11.S938
RE-DESIGNING DISASTER-RESILIENT COMMUNITIES AND HOUSING IN SAURASHTRA, INDIA

This planning and design workshop in India has four aims, which are outlined briefly below. Community housing in the coastal regions of western India face an expanding array of pressures, risks, and opportunities. Growth of towns and cities in coastal regions is increasing rapidly. The impact of growth on housing conditions and quality of life are major goals of communities in coastal Gujarat. At the same time, coastal regions face multiple natural and anthropogenic hazards. These problems were acute in the coastal Gujarat earthquake of 2005, as well as long-term hazards of salt water intrusion and sea level rise. And yet coastal communities of Gujarat continue to grow and develop in ways that make them more “rurban” than rural, that is, in which rural settlements strive to combine urban amenities with an evolving rural quality of life (Wescoat, 2015). This occurs at a time when the Government of India has adopted a policy of “Housing for All” (GoI, 2016).
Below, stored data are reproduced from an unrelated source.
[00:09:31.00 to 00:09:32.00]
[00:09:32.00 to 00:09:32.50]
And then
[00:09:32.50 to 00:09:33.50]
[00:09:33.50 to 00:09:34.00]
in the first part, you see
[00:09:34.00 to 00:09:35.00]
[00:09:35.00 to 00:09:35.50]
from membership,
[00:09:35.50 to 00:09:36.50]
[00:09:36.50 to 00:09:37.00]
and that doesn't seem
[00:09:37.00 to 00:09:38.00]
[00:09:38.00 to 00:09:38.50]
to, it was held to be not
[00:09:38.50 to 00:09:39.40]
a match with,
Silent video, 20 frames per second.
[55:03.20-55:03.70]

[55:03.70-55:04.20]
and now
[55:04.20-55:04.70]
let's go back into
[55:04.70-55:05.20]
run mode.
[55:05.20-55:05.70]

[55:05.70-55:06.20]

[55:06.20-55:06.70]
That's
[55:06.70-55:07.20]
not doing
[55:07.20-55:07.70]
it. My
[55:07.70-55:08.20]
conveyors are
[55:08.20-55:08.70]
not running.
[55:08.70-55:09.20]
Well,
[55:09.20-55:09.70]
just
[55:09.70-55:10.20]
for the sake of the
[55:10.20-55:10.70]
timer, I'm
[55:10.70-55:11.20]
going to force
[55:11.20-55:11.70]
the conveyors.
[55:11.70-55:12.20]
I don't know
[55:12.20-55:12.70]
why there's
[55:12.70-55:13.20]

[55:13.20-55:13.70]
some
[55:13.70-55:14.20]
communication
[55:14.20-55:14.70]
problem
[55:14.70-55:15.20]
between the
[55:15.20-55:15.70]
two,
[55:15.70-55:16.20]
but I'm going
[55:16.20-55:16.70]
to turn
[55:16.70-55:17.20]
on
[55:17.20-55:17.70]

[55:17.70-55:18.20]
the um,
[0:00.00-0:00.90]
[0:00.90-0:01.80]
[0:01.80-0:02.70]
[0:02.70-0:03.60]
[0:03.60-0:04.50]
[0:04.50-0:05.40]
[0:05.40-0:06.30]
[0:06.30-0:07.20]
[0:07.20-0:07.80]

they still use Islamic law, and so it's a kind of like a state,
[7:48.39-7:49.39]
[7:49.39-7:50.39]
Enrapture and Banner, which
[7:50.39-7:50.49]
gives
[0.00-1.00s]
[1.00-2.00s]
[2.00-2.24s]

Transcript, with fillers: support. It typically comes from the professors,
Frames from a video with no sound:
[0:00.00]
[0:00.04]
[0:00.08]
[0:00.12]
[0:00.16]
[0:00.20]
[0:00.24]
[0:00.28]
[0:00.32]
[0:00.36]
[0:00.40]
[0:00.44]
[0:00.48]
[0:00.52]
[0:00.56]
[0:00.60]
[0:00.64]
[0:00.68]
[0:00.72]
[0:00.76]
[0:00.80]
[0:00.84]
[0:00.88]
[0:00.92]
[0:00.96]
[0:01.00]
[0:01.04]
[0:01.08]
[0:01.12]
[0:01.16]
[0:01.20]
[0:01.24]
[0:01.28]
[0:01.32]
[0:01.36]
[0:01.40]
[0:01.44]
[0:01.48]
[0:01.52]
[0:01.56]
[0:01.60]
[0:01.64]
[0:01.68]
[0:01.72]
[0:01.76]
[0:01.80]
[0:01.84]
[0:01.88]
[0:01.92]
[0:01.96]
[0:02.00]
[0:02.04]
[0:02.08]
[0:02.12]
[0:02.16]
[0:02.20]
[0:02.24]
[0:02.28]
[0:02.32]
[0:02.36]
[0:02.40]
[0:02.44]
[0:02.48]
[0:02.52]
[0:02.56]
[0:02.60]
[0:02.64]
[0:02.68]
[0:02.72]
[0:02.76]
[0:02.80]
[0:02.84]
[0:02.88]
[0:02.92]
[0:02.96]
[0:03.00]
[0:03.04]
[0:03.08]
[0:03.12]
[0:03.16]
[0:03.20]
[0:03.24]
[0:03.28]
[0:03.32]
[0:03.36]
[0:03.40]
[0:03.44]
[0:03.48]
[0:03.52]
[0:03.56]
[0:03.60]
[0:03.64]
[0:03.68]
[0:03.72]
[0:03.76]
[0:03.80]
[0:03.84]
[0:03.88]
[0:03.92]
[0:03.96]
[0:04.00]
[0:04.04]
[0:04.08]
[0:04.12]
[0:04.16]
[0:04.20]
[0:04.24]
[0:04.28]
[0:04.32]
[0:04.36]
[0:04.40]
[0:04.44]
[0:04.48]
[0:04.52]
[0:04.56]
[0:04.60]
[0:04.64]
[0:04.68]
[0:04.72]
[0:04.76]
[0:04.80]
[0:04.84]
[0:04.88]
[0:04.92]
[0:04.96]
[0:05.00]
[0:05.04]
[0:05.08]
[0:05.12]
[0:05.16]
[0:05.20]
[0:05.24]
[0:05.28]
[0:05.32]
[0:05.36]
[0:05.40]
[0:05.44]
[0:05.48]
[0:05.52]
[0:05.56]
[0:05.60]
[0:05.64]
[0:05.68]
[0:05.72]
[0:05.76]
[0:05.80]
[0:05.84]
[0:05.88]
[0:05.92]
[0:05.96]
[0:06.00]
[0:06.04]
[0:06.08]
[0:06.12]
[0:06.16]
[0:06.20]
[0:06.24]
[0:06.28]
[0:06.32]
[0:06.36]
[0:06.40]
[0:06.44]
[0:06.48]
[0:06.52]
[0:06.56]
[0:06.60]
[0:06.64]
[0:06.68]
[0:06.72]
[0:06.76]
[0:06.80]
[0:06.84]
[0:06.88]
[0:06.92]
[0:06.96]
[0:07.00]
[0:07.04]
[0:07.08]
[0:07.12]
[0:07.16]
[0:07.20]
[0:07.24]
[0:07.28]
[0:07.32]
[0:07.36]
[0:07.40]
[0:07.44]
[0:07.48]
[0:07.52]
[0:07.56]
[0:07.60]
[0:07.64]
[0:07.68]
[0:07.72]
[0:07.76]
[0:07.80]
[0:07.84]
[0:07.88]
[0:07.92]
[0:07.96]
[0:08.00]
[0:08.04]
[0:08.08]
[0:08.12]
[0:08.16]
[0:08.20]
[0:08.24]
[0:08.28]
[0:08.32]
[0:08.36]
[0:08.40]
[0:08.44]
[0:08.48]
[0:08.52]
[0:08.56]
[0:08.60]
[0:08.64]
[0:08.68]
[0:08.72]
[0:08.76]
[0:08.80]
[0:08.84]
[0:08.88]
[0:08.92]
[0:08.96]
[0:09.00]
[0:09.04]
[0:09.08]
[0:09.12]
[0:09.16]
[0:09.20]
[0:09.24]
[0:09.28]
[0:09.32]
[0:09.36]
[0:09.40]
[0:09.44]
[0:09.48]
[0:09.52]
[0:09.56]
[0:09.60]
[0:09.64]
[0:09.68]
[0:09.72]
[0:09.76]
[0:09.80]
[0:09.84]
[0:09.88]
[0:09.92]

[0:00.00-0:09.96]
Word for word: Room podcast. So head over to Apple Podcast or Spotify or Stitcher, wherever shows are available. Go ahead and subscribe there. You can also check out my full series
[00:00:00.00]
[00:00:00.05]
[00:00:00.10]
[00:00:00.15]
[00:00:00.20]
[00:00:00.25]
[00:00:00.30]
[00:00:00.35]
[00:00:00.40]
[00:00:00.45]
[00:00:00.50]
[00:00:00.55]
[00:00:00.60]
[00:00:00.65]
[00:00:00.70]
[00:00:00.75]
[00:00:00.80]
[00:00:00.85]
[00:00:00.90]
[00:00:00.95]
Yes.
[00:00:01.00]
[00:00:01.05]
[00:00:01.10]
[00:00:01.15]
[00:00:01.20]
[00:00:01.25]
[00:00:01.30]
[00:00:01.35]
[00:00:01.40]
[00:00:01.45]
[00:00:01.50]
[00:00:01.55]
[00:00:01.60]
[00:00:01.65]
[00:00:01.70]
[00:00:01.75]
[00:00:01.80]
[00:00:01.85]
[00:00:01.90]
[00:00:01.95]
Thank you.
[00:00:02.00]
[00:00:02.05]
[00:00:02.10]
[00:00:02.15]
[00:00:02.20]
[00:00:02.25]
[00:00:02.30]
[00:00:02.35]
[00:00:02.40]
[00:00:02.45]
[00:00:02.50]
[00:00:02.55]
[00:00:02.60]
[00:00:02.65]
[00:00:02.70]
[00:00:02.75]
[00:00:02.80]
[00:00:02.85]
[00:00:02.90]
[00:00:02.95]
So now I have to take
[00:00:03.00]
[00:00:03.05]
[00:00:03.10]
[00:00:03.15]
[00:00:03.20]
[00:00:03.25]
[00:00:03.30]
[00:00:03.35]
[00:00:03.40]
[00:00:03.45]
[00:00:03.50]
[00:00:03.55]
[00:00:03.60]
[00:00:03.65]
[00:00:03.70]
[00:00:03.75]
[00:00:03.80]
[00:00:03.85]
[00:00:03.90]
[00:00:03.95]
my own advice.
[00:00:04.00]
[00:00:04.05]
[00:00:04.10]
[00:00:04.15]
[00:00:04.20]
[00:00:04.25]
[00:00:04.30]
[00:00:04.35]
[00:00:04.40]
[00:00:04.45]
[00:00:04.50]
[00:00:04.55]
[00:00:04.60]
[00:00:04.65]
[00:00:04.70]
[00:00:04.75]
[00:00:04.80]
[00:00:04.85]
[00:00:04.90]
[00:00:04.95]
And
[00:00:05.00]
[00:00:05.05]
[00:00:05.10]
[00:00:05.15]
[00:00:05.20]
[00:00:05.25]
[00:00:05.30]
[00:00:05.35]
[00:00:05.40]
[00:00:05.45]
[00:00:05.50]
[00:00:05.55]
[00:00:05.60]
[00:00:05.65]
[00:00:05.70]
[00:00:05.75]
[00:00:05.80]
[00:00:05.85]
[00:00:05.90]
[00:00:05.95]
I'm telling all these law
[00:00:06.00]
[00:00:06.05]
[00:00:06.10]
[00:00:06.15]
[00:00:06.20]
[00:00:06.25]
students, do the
Additionally, the Aga Khan Development Network has developed and tested a Quality of Life survey instrument which elicits community aspirations in a systematic way.

• The design aim of our workshop is to develop community housing proposals that fulfill rurban, universal access, and improved quality of life goals.

Thirty years ago, MIT faculty worked with the Aga Khan Planning and Building Services in India (AKPBS,I) on housing development in the coastal village of Chitrawad in Junagadh District in the State of Gujarat. The 1980s MIT studio generated proposals that can be compared with current conditions to ask: What actually happened to the people and village of Chitrawad? Were the housing proposals influential? Were they promising even if unrealized? In what ways has the situation changed? This is a rare opportunity to re-examine community design proposals, and build upon them.

• The research aim of our workshop is to compare housing proposals made three decades ago with what actually happened, and to draw lessons for this workshop and others like it.

Chitrawad is located in a fascinating area of western India. It is a village of xxxx persons which has a pluralistic culture that includes Ismaili Muslims. It is only 10 km from the Gir Lion Preserve, which has expanding eco-tourism development and potential. The district has fruit production and horticultural potential, and a regional Agricultural University. The district capital of Junagadh has a fascinating Islamic architectural heritage of mosques, fortifications, and waterworks. It has an inspiring rock edict site of the Buddhist emperor Asoka, which sits at
the base of a renowned Hindu and Jain pilgrimage mountain path. On the coast itself are famous pilgrimage sites, including the temple town.

• The place-making aim of our workshop is to develop strategies for linking local community housing development proposals with regional cultural and environmental landscape values.

At the same time, Chitravad and the region more broadly face serious natural hazards. In 2016, the Aga Khan Planning and Building Service was reorganized to have an expanded disaster-resilient planning and design mission. A new Aga Khan Agency for Habitat (AKAH www.xxxx.org) combined Planning and Building Services with a Disaster Risk Management Initiative and FOCUS Humanitarian. AKAH is charged with mainstreaming disaster risk reduction in existing and new housing, community buildings like schools and clinics, and overall settlement planning.

• The disaster resilience aim of our workshop will consider multiple environmental risks through a combination of anticipatory design, retrofit, and non-structural community planning programs.

The overarching aim of the workshop is to develop “housing” proposals, broadly defined, which embody design, research, placemaking, and disaster resilience.

Open to undergraduates with permission of instructor.